== Your assignment ==
Each entry that follows is to be copied exactly, minus any pictures.
----- Material provided
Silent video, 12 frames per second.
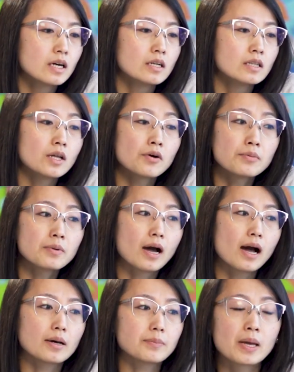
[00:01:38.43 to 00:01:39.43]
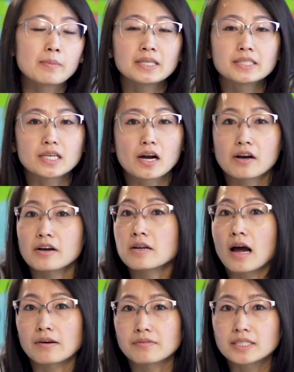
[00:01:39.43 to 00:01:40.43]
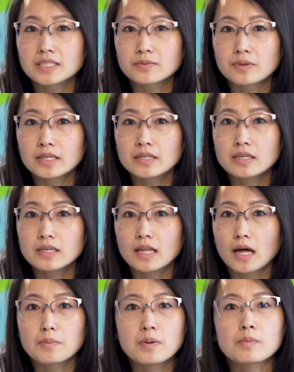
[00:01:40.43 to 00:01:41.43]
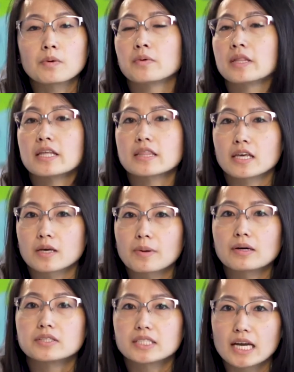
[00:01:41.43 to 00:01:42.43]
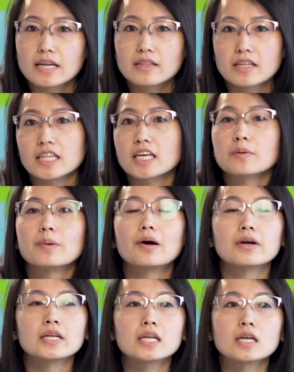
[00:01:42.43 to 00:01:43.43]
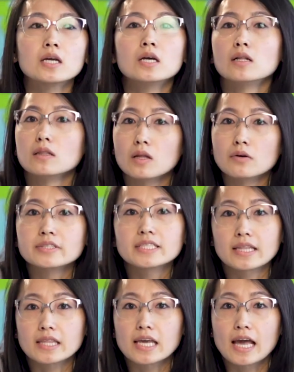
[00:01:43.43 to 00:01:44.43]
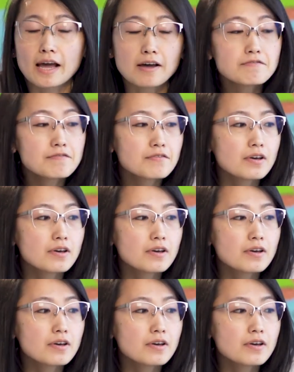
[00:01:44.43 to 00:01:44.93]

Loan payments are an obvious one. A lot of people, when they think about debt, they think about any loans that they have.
----------
== Exercise solution ==
Silent video, 12 frames per second.
[00:01:38.43 to 00:01:39.43]
[00:01:39.43 to 00:01:40.43]
[00:01:40.43 to 00:01:41.43]
[00:01:41.43 to 00:01:42.43]
[00:01:42.43 to 00:01:43.43]
[00:01:43.43 to 00:01:44.43]
[00:01:44.43 to 00:01:44.93]

Loan payments are an obvious one. A lot of people, when they think about debt, they think about any loans that they have.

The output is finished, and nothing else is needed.